You may be interested in where Oskar’s quest with the key will lead but it’s never resolved. Turns out the very first Black home that Oskar visited (the one with the crying Viola Davis) was the correct one after all and when he finally goes back and confronts her husband (Jeffrey Wright), Mr. Black indeed recognizes the key. Turns out it was left to him by his father, and it may solve some mystery between that father and son, two men who we’ve never been introduced to! So Oskar hands the key over to Mr. Black, he’s on his way and that’s the end of the puzzle!
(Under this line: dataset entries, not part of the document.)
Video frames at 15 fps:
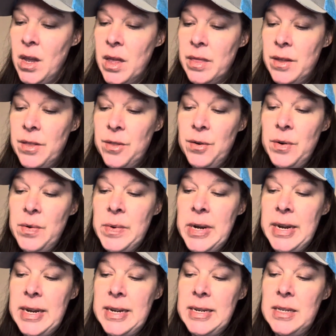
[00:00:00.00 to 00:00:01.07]
The third
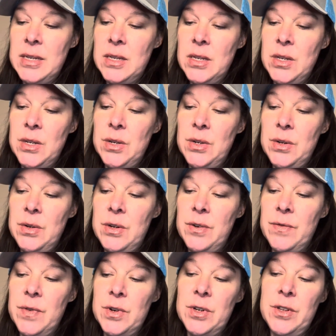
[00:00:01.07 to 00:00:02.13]
one is to
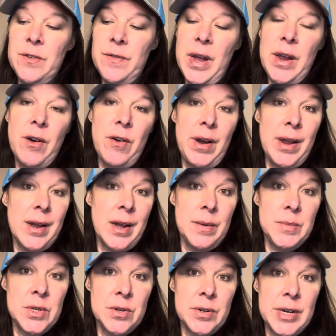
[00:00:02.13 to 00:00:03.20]
diversify your income
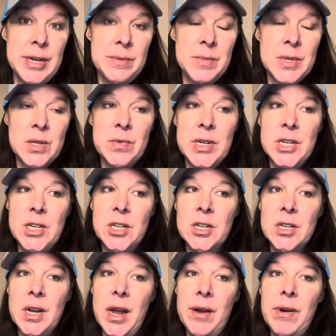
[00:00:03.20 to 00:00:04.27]
streams, which
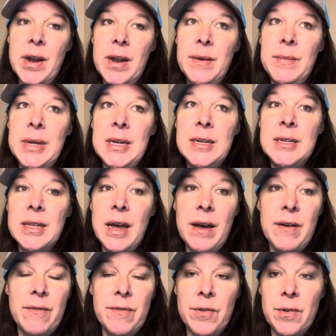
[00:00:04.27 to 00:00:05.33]
I recommend
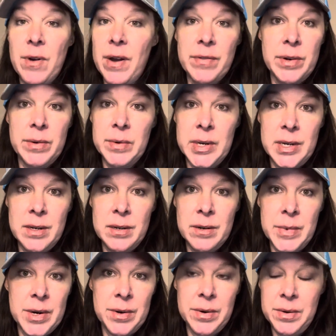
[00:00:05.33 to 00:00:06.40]
that for everyone, no
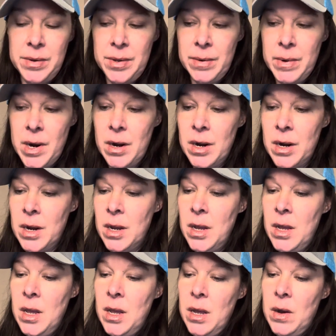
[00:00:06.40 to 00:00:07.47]
matter who you are.
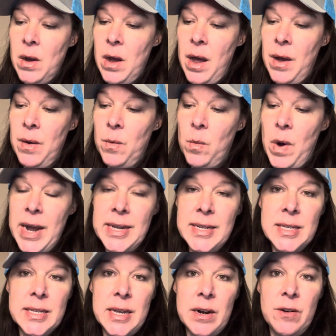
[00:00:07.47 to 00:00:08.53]
Uh, why
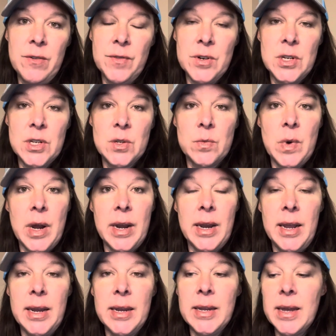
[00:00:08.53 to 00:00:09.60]
settle for just one
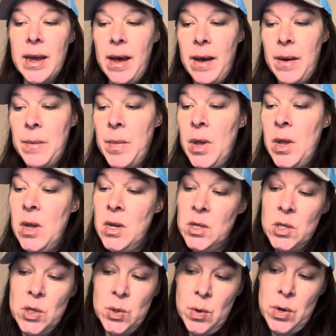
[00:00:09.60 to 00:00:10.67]
income
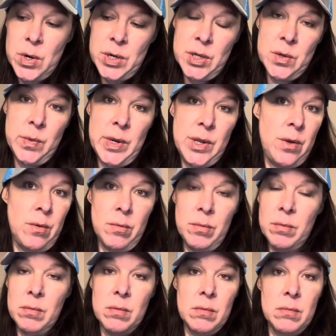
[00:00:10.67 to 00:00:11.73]
source when you
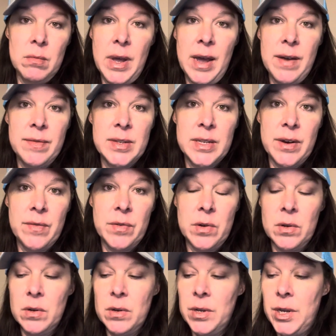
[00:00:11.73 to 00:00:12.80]
have
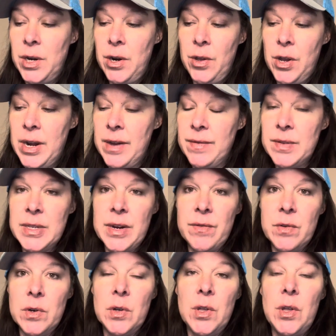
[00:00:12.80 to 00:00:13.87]
several? You know, you can have
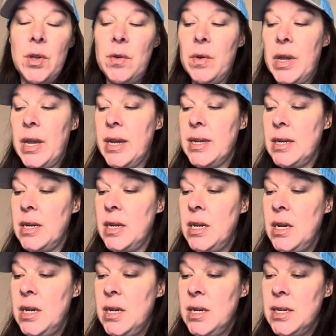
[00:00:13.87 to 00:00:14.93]
several, you can
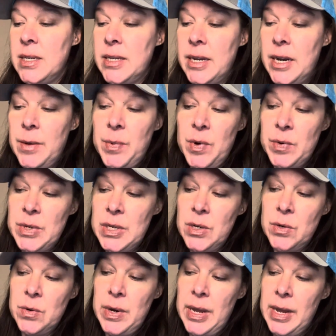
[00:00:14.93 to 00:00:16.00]
set up a
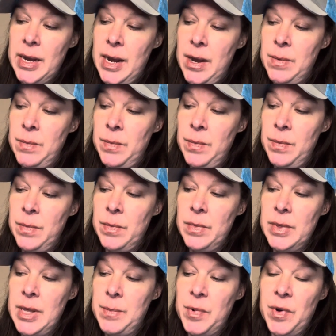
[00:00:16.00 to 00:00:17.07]
residual income
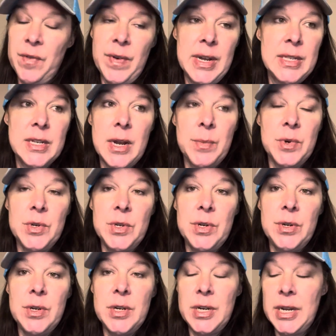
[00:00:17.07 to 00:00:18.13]
that provides an
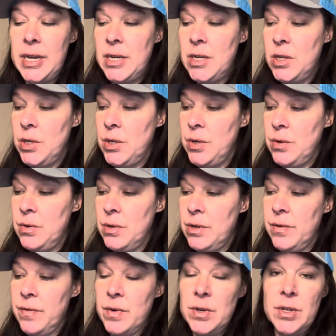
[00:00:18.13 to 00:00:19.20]
opportunity to
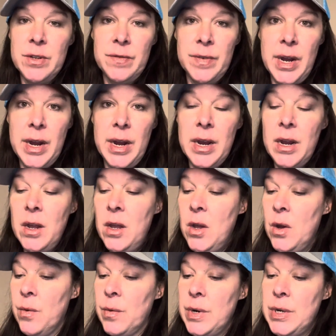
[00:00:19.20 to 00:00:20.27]
diversify,
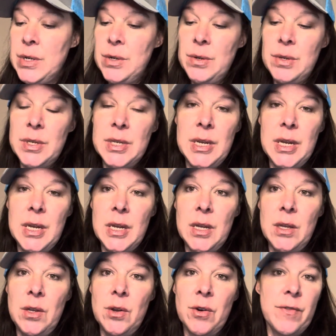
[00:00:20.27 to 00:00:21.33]
reducing
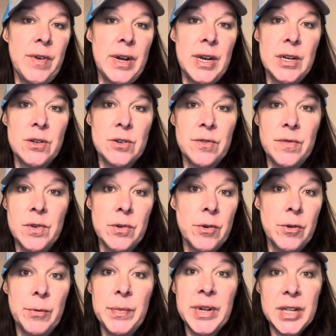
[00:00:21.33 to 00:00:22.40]
your financial
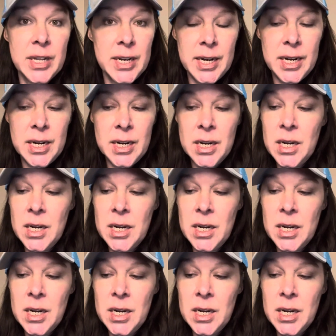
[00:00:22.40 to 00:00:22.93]
vulnerability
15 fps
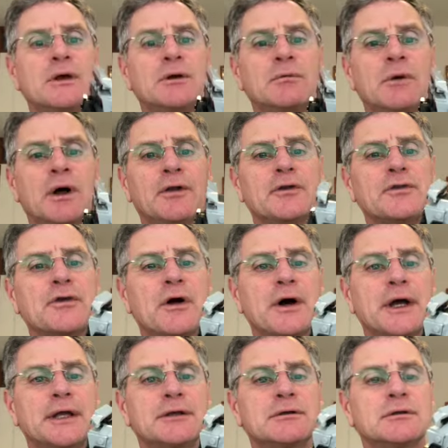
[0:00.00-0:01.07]

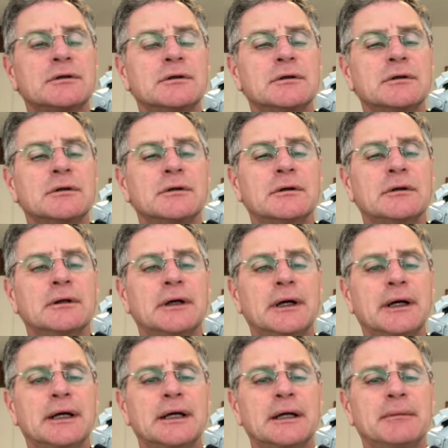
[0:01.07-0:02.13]
designed.
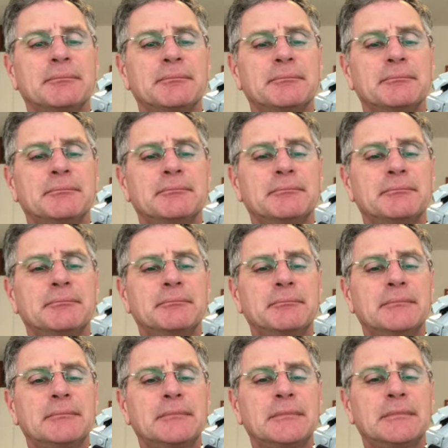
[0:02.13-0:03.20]

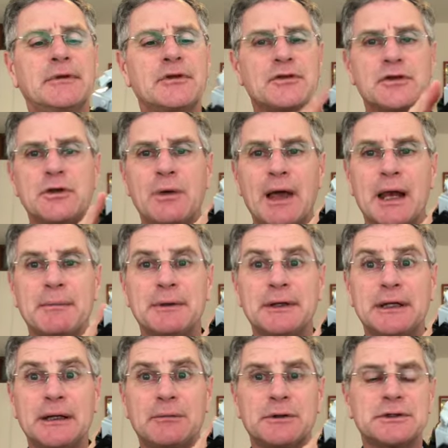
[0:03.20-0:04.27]
There's a new element
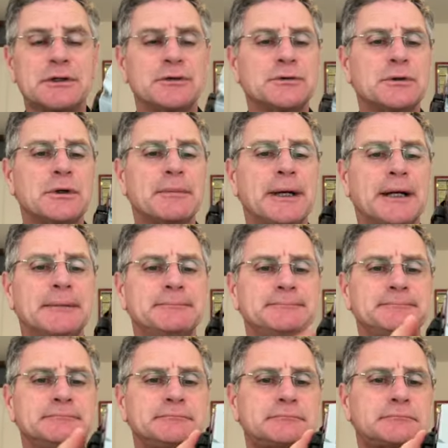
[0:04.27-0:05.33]
here which I'll talk about.
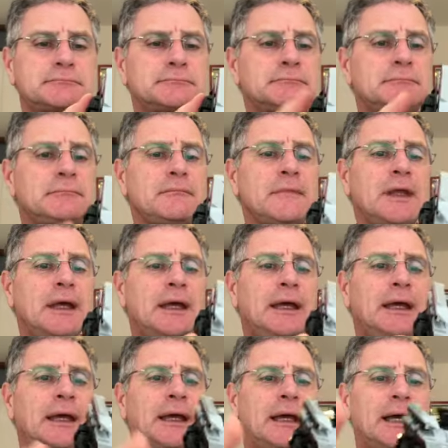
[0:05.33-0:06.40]

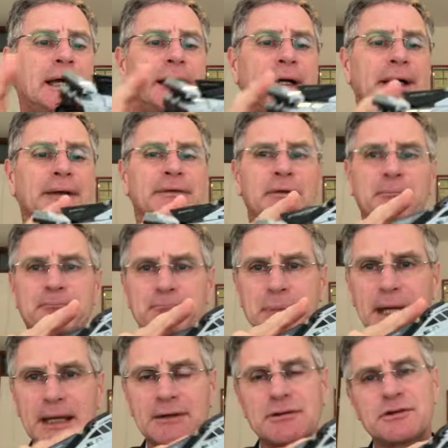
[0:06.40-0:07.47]
The
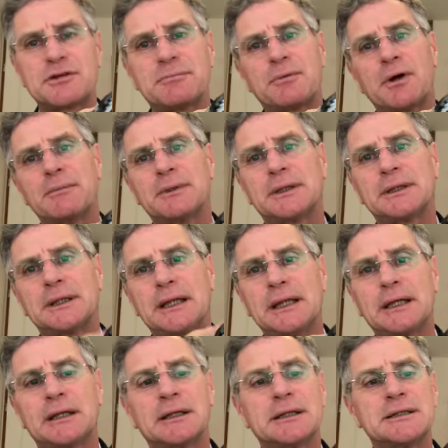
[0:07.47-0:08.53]
big disappointment
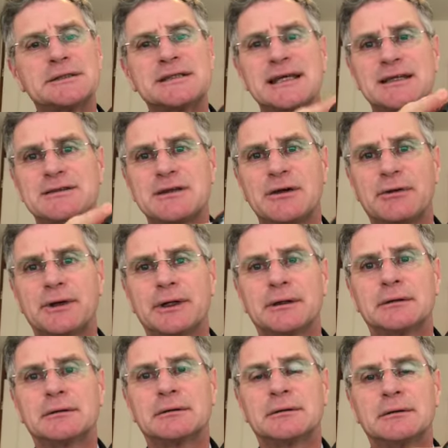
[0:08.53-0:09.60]
here is the interior,
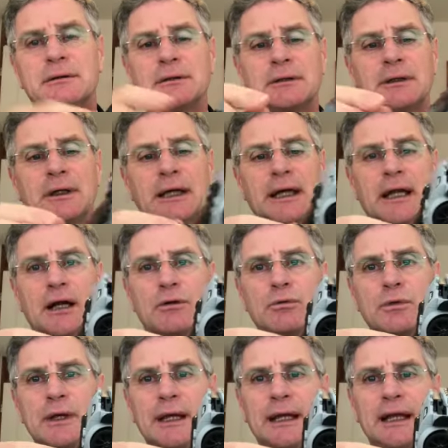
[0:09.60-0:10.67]
and I
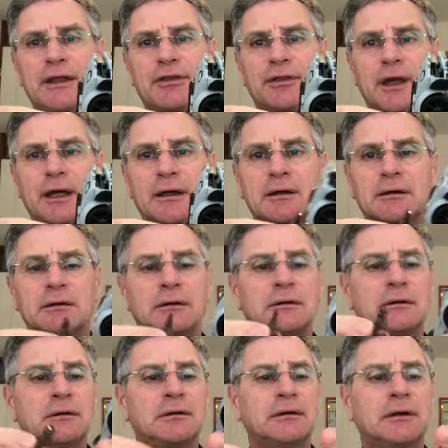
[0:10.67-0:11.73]
really think
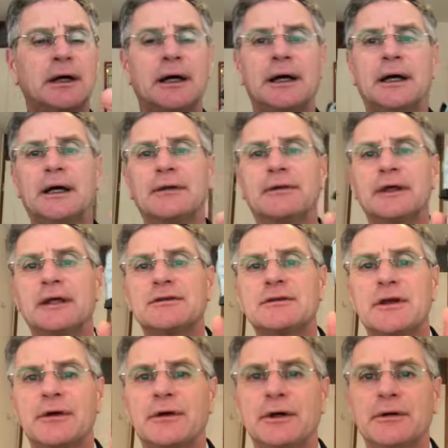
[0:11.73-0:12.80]
the
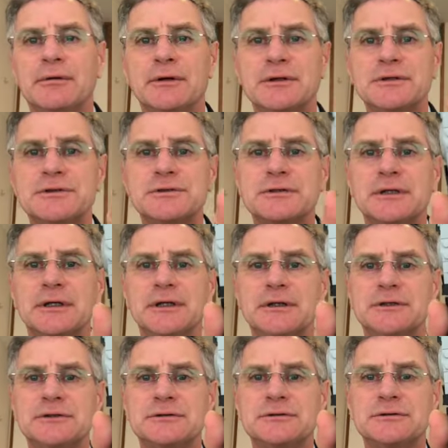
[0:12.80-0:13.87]
interior is
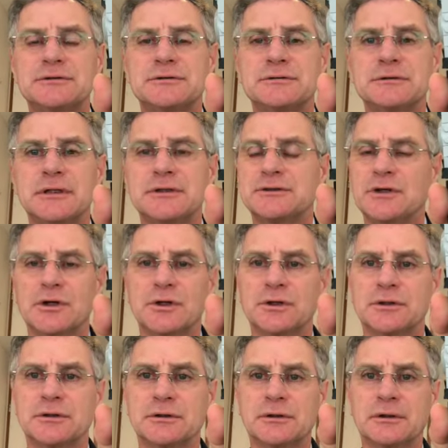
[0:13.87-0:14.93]
not good.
Maybe something heavy is resolved for this Mr. Black, but certainly not for the audience. If that isn’t bad enough, EXTREMELY LOUD AND INCREDIBLY CLOSE adds one final dumbfounding twist; Turns out Oskar’s mom has stumbled across his busy scrapbooks and has figured out exactly what her son has been up to all day. No responsible mother would let her son wander around New York alone going into strange homes in a fruitless search, would she? Well, this one would, but not only does she keep her discovery to herself, she too begins cruising around the city visiting all the Blacks, a step ahead of her child (I guess this is to make sure his subsequent journey is safe – I’m not sure – my shaking head was buried in my hands by this time). At one point, a dimwitted slobbery guy hugs her 14 times. This is supposed to be a heartwarming moment until you realize that she must be aware that this drooling perv will soon be embracing her little boy. What a smart, caring mother.


(END OF SPOILERS)


EXTREMELY LOUD AND INCREDIBLY CLOSE joins PATCH ADAMS, PAY IT FORWARD, and SEVEN POUNDS in a gummy helping of self-righteous drivel smothered by an overdose of sickly sentimentality – avoid like your life depended on it and if you do see it, don’t say you weren’t warned. EXTREMELY LOUD AND INCREDIBLY CLOSE is the worst movie of this – or any -  year.